The following instructions describe how to set up Monit to monitor EJBCA host variations.

Monit is an open-source monitoring utility that can be used to monitor servers and trigger alerts in case of errors. By integrating EJBCA and Monit, you can monitor the health of your EJBCA application, application server, database management system (DBMS), as well as Apache HTTP Server (H TTPD), if applicable. With Monit, you can view the status of your monitored services in the web interface (dashboard) and configure email notifications for when issues arise.

List of the technology stack used in this guide:

AlmaLinux 9.0
EJBCA version 7.10.0.1
WildFly24
MariaDB version 10.5.16
Apache version 2.4 front-end reverse proxy running on ports 80 and 443

Step 1 - Configure EJBCA health check service

The EJBCA health check servlet offers several application-level points to be monitored, see Monitoring and Healthcheck for more information. This guide outlines how to enable and monitor the CA health check.

Enable CA HealthCheck

In EJBCA, use the CA Activation page or the Edit CA page to enable CA health check for monitoring. Note that a testKey needs to be available in the crypto token, see Certificate Authority Overview.

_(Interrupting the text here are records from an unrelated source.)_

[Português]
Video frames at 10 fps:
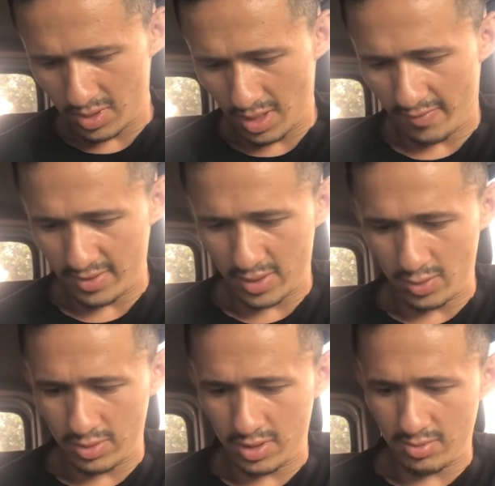Tava tá
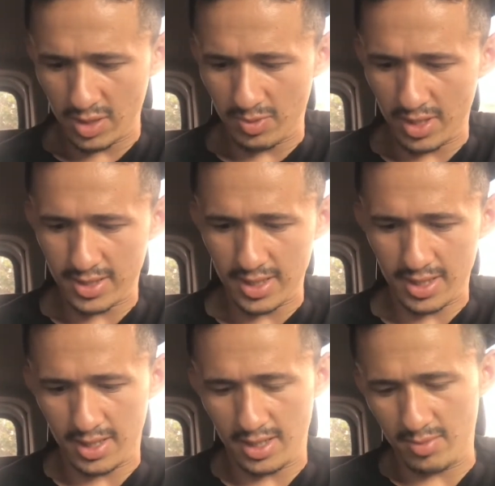ansioso demais pela essa
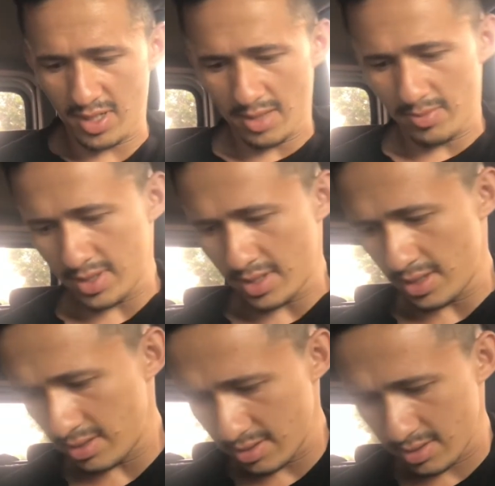câmera,
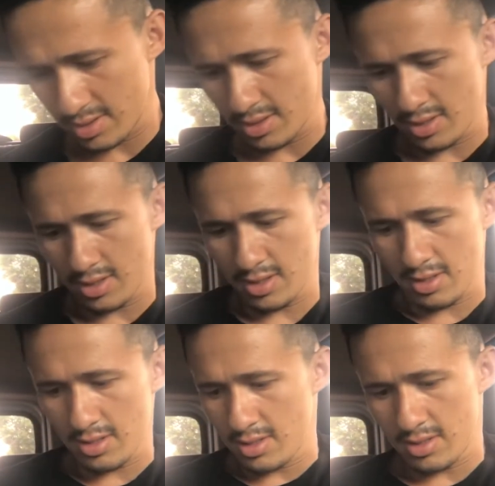rapaziada.
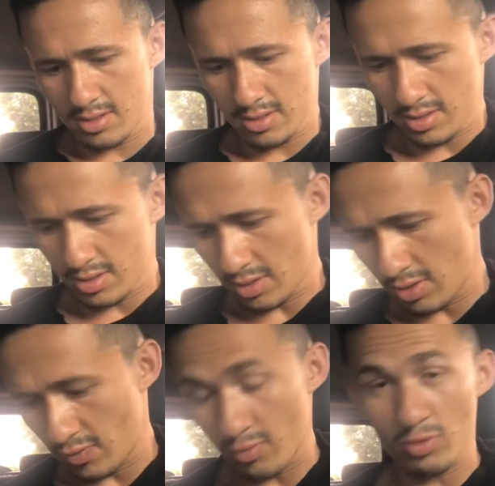Que
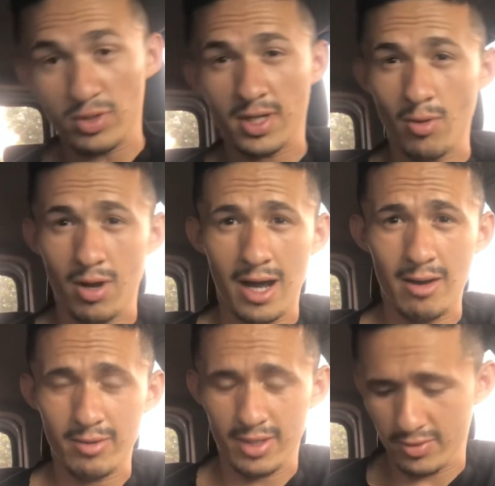agora eu vou buscar o
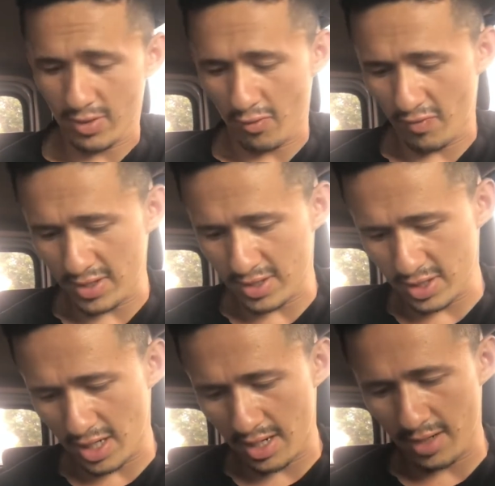carro, né? Eu vou fazer
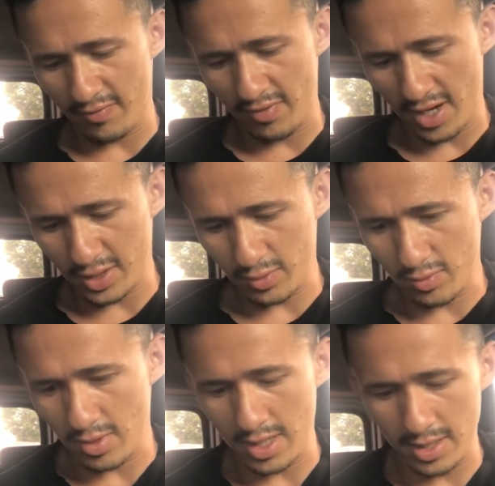já a viagem
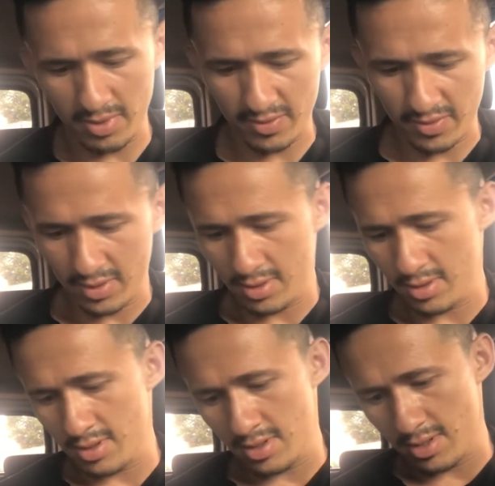com ela para
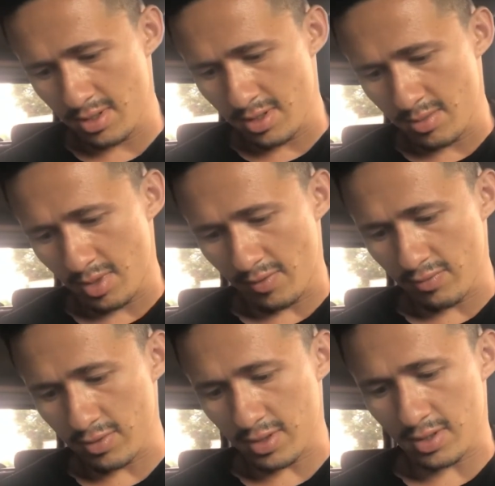para
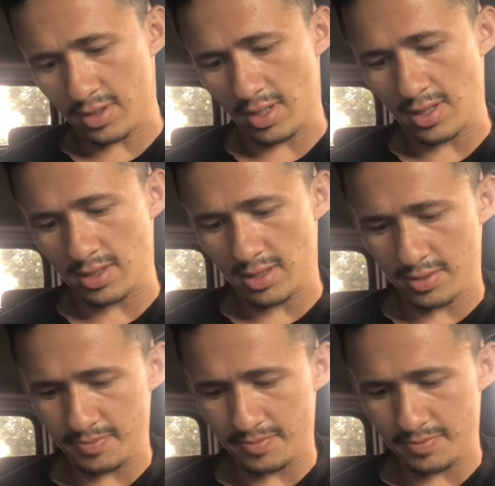vocês.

To enable the CA health check service on the CA Activation page:

In EJBCA CA UI, under CA Functions, click CA Activation.
Select the desired CAs to be monitored.
Point your browser to the following URL to reach the health check status over HTTP:

http://<ejbca-host>:<port>/ejbca/publicweb/healthcheck/ejbcahealth

Track status output

Add a script to track the output of the health check URL. The output will be processed and displayed in the Monit interface. Polling intervals and alerts can be configured in the control file, see Step 3 - Configure Monit.

To add a bash script for the EJBCA health check:

On your server , create ejbcahealthcheck.sh:

[root@alma90 ~]# vi /opt/ejbcahealthcheck.sh
In the editor, add the following contents to ejbcahealthcheck.sh and then save:

#!/bin/bash

status=$(curl -s http://localhost:8080/ejbca/publicweb/healthcheck/ejbcahealth | sed -e 's/<[^>]*>//g')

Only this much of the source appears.